Work task →
Could you repeat every entry below word for word, leaving out the pictures?

Dataset records →
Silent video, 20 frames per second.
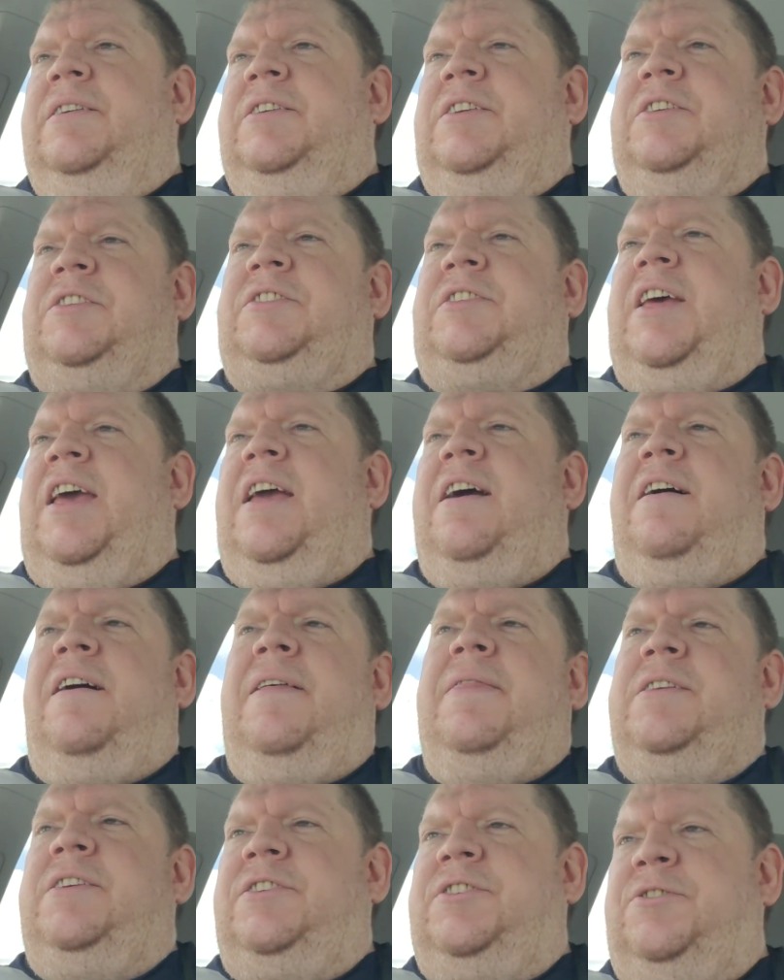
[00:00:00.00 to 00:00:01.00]
to stay
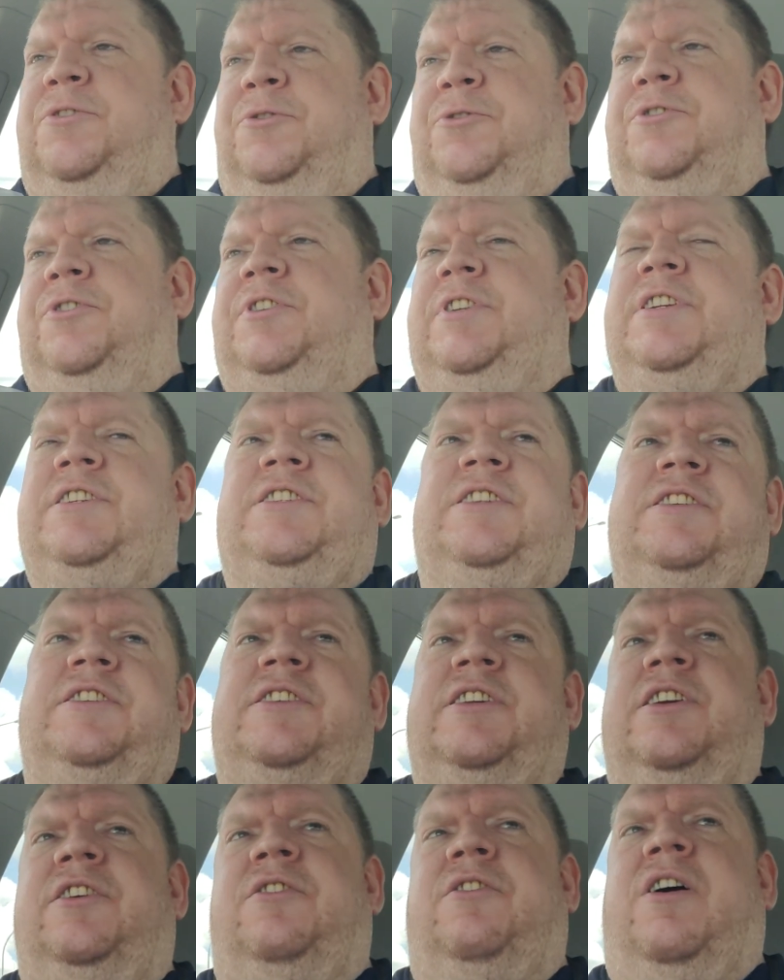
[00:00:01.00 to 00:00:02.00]
on this social
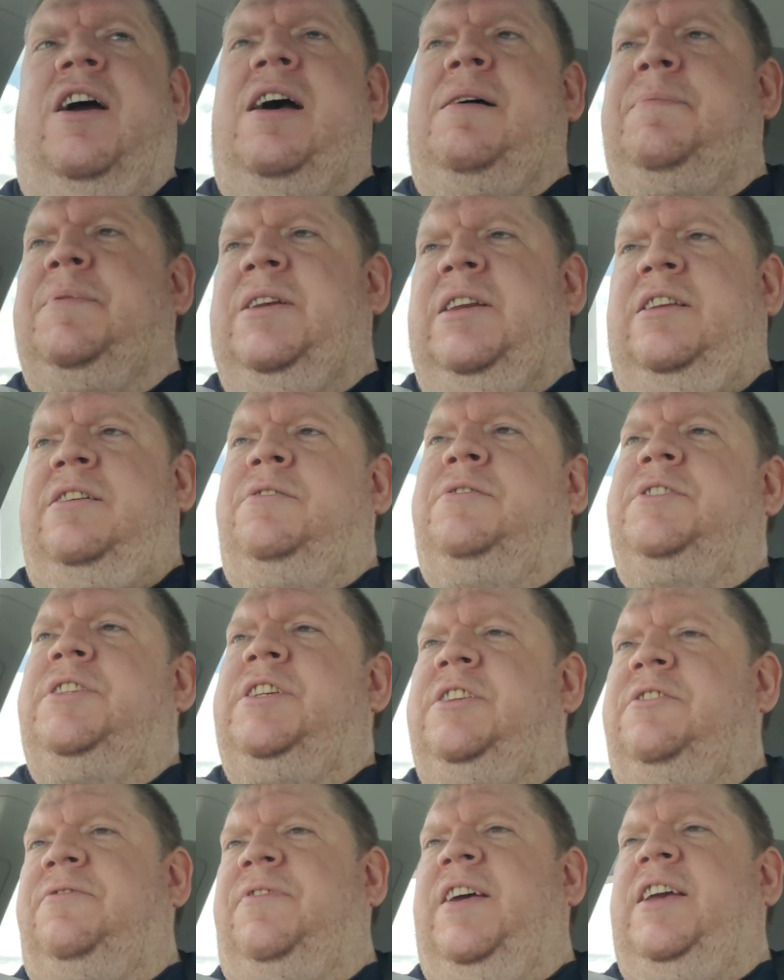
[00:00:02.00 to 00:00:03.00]
distancing crap and use
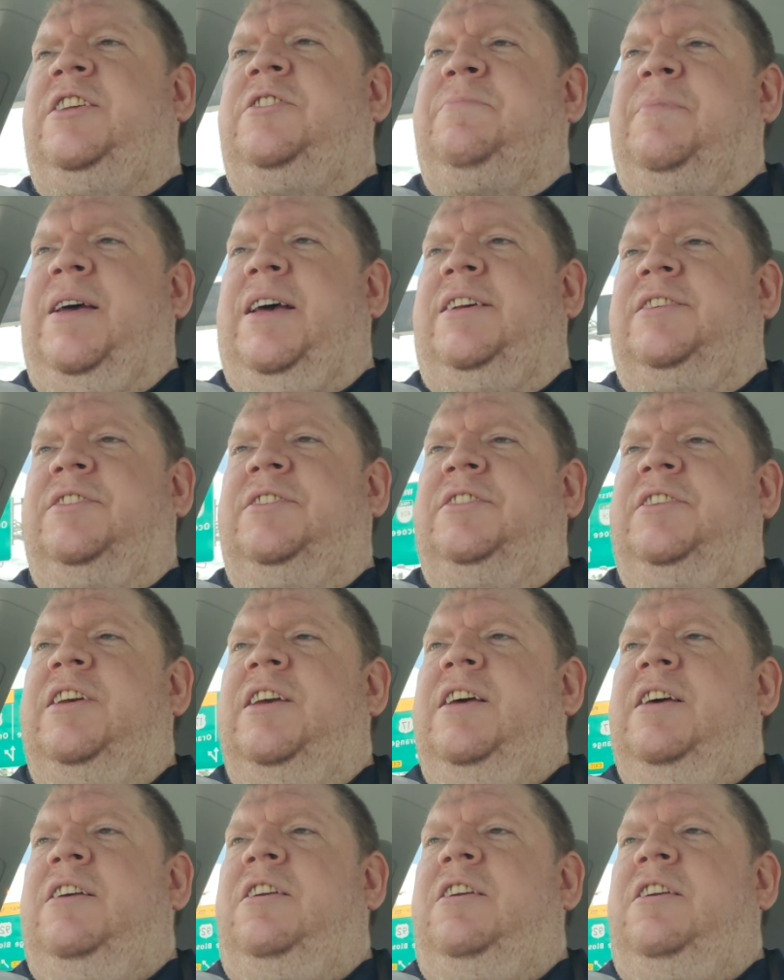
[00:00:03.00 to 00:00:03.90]
these face masks.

Exercise result →
Silent video, 20 frames per second.
[00:00:00.00 to 00:00:01.00]
to stay
[00:00:01.00 to 00:00:02.00]
on this social
[00:00:02.00 to 00:00:03.00]
distancing crap and use
[00:00:03.00 to 00:00:03.90]
these face masks.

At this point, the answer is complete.